About this task
The full listing, copied exactly and free of pictures, is the expected reply.

Start of Block

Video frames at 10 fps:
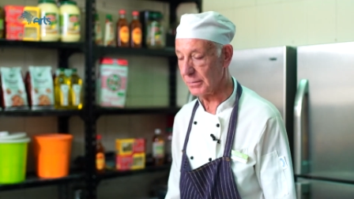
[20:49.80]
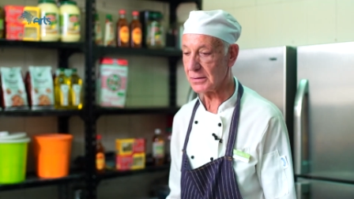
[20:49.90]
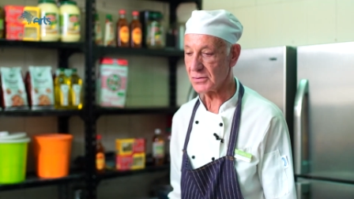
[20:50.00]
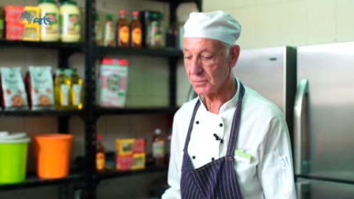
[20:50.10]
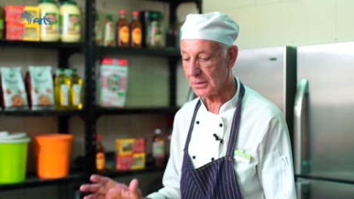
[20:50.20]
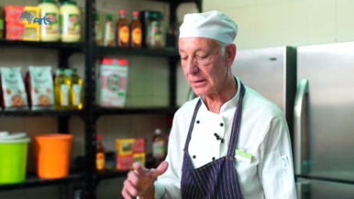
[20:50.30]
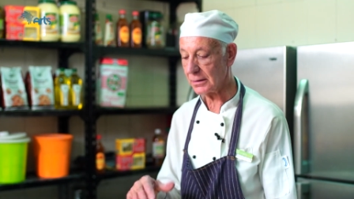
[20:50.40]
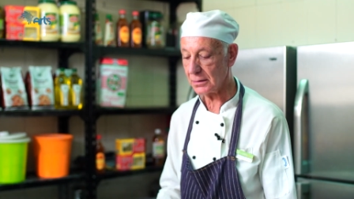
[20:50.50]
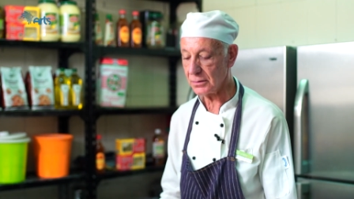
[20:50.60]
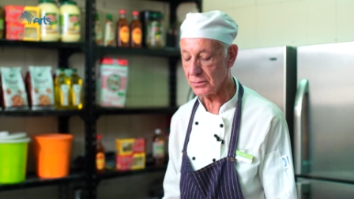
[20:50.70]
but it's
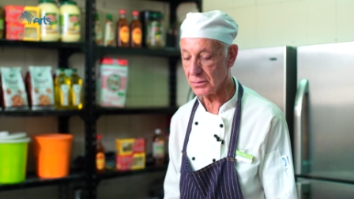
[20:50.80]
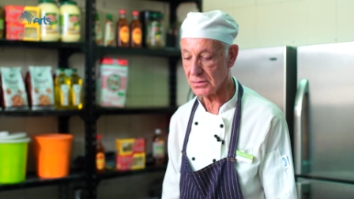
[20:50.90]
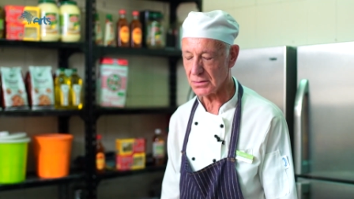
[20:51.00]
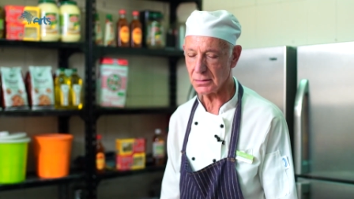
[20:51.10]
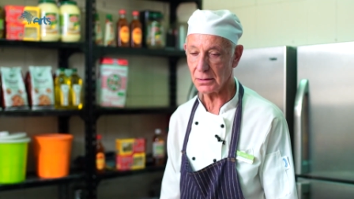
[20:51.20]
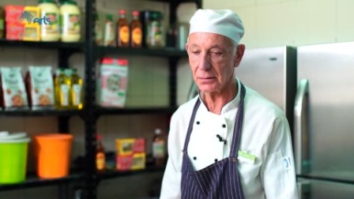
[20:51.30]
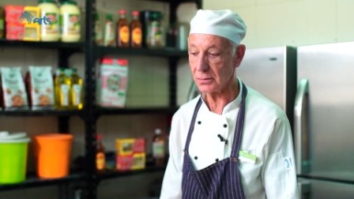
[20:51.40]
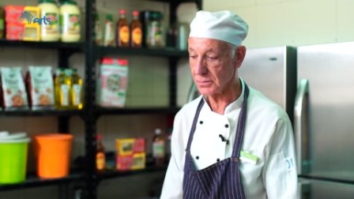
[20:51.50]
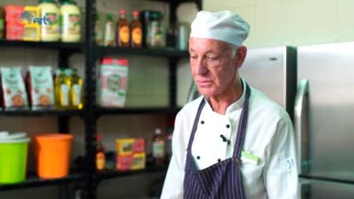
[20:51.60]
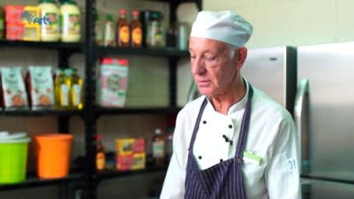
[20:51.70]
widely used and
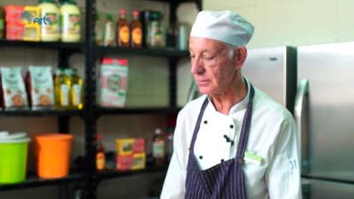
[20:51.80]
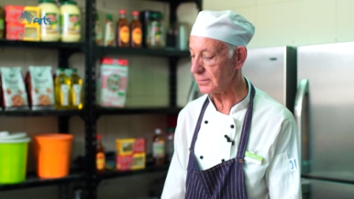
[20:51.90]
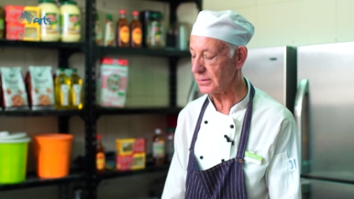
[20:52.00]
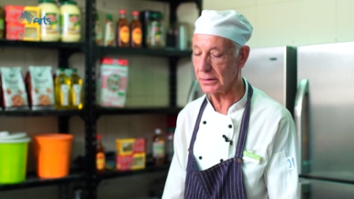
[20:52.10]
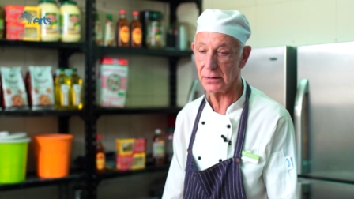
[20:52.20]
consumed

End of Block

Reply to the task
Video frames at 10 fps:
[20:49.80]
[20:49.90]
[20:50.00]
[20:50.10]
[20:50.20]
[20:50.30]
[20:50.40]
[20:50.50]
[20:50.60]
[20:50.70]
but it's
[20:50.80]
[20:50.90]
[20:51.00]
[20:51.10]
[20:51.20]
[20:51.30]
[20:51.40]
[20:51.50]
[20:51.60]
[20:51.70]
widely used and
[20:51.80]
[20:51.90]
[20:52.00]
[20:52.10]
[20:52.20]
consumed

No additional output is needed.